Try it: Give back the full data, unchanged and complete.

Extracted data:
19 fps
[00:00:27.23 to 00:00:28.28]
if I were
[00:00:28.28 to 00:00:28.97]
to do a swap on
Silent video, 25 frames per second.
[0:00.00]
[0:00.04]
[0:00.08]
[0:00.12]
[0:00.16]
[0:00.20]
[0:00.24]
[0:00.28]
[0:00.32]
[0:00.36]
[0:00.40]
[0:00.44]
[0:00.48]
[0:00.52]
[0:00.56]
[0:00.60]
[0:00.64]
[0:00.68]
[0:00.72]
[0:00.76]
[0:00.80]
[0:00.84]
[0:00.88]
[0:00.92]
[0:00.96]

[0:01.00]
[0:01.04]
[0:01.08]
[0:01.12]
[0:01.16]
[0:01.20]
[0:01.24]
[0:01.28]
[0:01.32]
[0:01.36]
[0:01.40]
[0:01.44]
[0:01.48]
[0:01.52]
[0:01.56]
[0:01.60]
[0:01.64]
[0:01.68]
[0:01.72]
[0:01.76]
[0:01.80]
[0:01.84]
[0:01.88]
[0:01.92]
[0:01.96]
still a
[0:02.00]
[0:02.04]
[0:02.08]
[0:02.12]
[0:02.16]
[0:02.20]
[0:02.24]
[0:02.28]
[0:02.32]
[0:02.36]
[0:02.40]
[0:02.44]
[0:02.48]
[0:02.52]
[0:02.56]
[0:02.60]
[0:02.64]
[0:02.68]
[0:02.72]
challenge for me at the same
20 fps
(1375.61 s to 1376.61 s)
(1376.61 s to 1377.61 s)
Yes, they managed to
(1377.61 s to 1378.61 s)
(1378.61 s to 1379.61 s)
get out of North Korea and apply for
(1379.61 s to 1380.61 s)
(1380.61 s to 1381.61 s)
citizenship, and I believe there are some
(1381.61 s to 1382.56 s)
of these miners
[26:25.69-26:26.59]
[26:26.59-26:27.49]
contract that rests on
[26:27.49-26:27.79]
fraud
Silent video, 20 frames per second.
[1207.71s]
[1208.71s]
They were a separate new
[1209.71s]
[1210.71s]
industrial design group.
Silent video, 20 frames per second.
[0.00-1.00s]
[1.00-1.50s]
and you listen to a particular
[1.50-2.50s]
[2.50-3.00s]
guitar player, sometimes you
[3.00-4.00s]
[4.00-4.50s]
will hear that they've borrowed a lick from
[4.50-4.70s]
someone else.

Completed exercise:
19 fps
[00:00:27.23 to 00:00:28.28]
if I were
[00:00:28.28 to 00:00:28.97]
to do a swap on
Silent video, 25 frames per second.
[0:00.00]
[0:00.04]
[0:00.08]
[0:00.12]
[0:00.16]
[0:00.20]
[0:00.24]
[0:00.28]
[0:00.32]
[0:00.36]
[0:00.40]
[0:00.44]
[0:00.48]
[0:00.52]
[0:00.56]
[0:00.60]
[0:00.64]
[0:00.68]
[0:00.72]
[0:00.76]
[0:00.80]
[0:00.84]
[0:00.88]
[0:00.92]
[0:00.96]

[0:01.00]
[0:01.04]
[0:01.08]
[0:01.12]
[0:01.16]
[0:01.20]
[0:01.24]
[0:01.28]
[0:01.32]
[0:01.36]
[0:01.40]
[0:01.44]
[0:01.48]
[0:01.52]
[0:01.56]
[0:01.60]
[0:01.64]
[0:01.68]
[0:01.72]
[0:01.76]
[0:01.80]
[0:01.84]
[0:01.88]
[0:01.92]
[0:01.96]
still a
[0:02.00]
[0:02.04]
[0:02.08]
[0:02.12]
[0:02.16]
[0:02.20]
[0:02.24]
[0:02.28]
[0:02.32]
[0:02.36]
[0:02.40]
[0:02.44]
[0:02.48]
[0:02.52]
[0:02.56]
[0:02.60]
[0:02.64]
[0:02.68]
[0:02.72]
challenge for me at the same
20 fps
(1375.61 s to 1376.61 s)
(1376.61 s to 1377.61 s)
Yes, they managed to
(1377.61 s to 1378.61 s)
(1378.61 s to 1379.61 s)
get out of North Korea and apply for
(1379.61 s to 1380.61 s)
(1380.61 s to 1381.61 s)
citizenship, and I believe there are some
(1381.61 s to 1382.56 s)
of these miners
[26:25.69-26:26.59]
[26:26.59-26:27.49]
contract that rests on
[26:27.49-26:27.79]
fraud
Silent video, 20 frames per second.
[1207.71s]
[1208.71s]
They were a separate new
[1209.71s]
[1210.71s]
industrial design group.
Silent video, 20 frames per second.
[0.00-1.00s]
[1.00-1.50s]
and you listen to a particular
[1.50-2.50s]
[2.50-3.00s]
guitar player, sometimes you
[3.00-4.00s]
[4.00-4.50s]
will hear that they've borrowed a lick from
[4.50-4.70s]
someone else.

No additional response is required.